Ukrainian politician

Oleh Oleksiiovych Arseniuk (Олег Олексійович Арсенюк; born 21 August 1986) is a Ukrainian politician currently serving as a People's Deputy of Ukraine representing Ukraine's 195th electoral district from Servant of the People since 2019.

== Early life and career ==
Oleh Oleksiyovych Arseniuk was born on 21 August 1986 in the city of Cherkasy, then under the Ukrainian Soviet Socialist Republic of the Soviet Union. He is a graduate of Cherkasy National University, specialising in entrepreneurship. While still a student, he became an assistant to the head of a privately owned business.

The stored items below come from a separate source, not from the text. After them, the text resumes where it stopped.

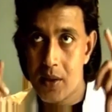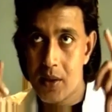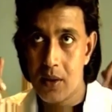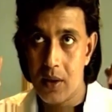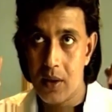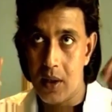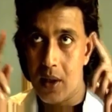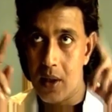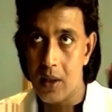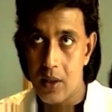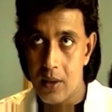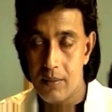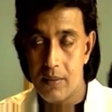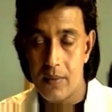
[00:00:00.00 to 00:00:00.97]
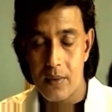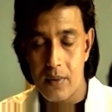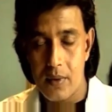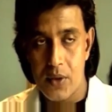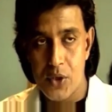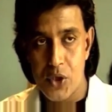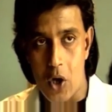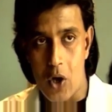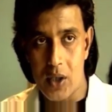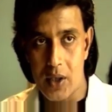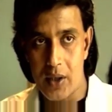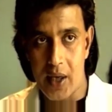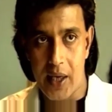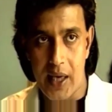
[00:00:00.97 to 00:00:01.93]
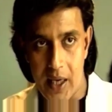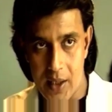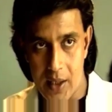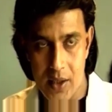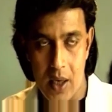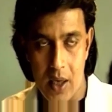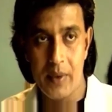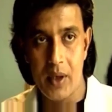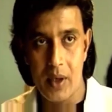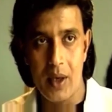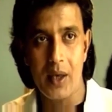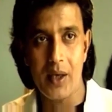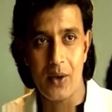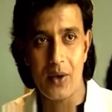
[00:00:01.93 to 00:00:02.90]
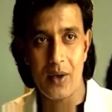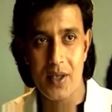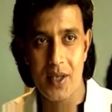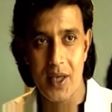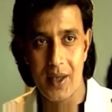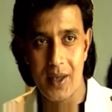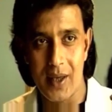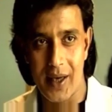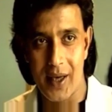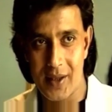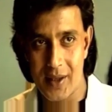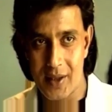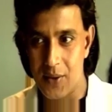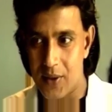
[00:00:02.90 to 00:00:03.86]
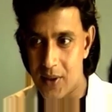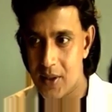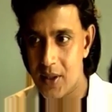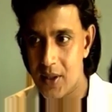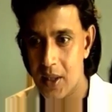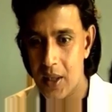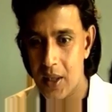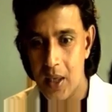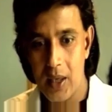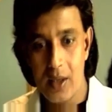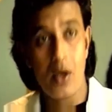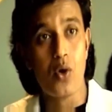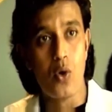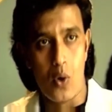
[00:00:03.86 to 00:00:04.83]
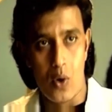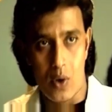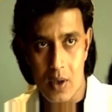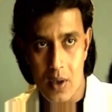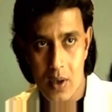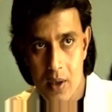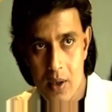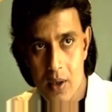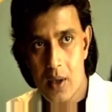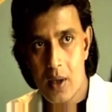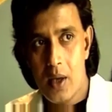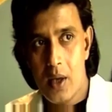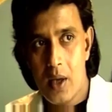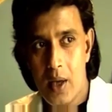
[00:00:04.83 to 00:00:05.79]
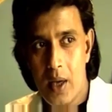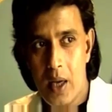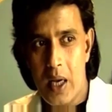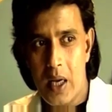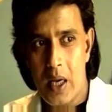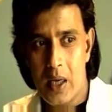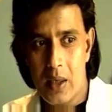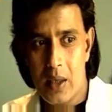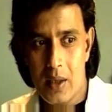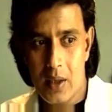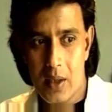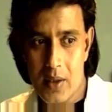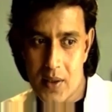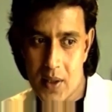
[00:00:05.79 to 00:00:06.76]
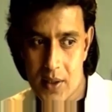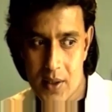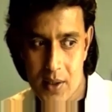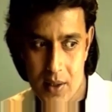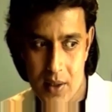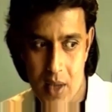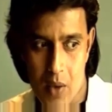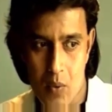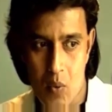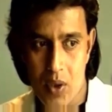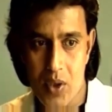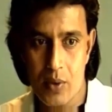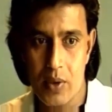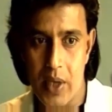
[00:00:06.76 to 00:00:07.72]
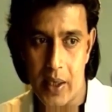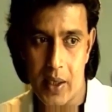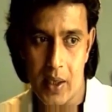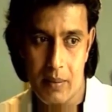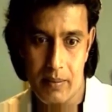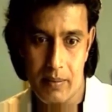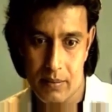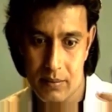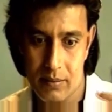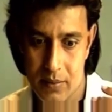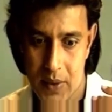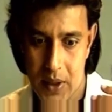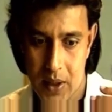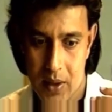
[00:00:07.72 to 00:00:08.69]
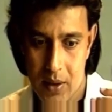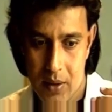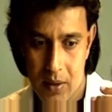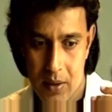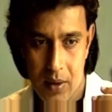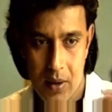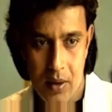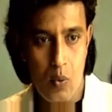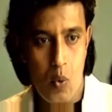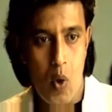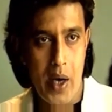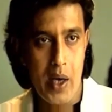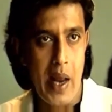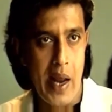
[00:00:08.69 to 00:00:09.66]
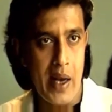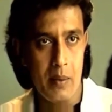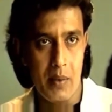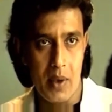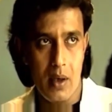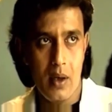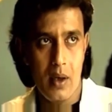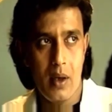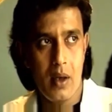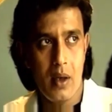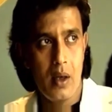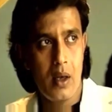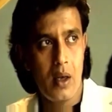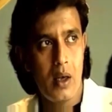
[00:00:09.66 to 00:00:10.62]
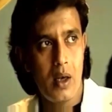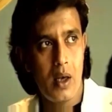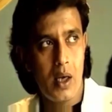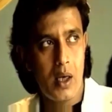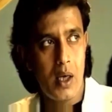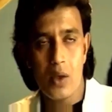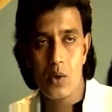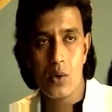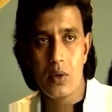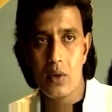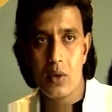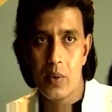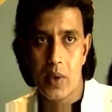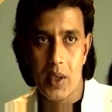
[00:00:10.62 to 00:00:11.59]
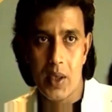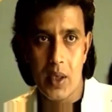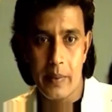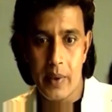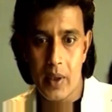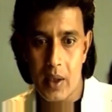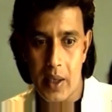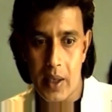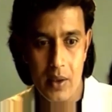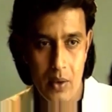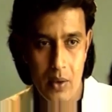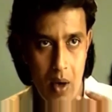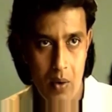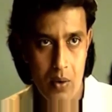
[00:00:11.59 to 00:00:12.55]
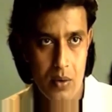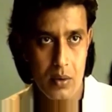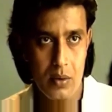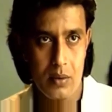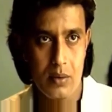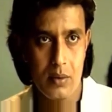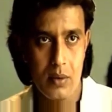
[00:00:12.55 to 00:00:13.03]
a shot in the cage. I mean, I cannot say in the cage, it was in the court. And he says, I want you like a wild animal. And I couldn't do it. I mean, I didn't know how to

Prior to his election, Arseniuk was commercial director at Bereh-2007 TOV, a tourism and healthcare company. He was also a member of the Association of Intellectual Sports of Ukraine, Sports Club Vulkan, and the Public Reforms non-governmental organisation.

== Political career ==
In the 2015 Ukrainian local elections, Arseniuk was a candidate for the Cherkasy City Council from Opposition Bloc. However, he was not elected.

In the 2019 Ukrainian parliamentary election, Arseniuk was the candidate of Servant of the People for People's Deputy of Ukraine from Ukraine's 195th electoral district. At the time of the election, he was an independent. He won the election, winning 41.11% of the vote. The next-closest competitor was independent Yevheniy Kurbet, who won 27.01% of the vote. In the Verkhovna Rada (Ukraine's parliament), Arseniuk joined the Servant of the People faction, as well as the Verkhovna Rada Committee on Social Policies and Veterans' Rights. He is also a member of the Cherkashchyna inter-factional association.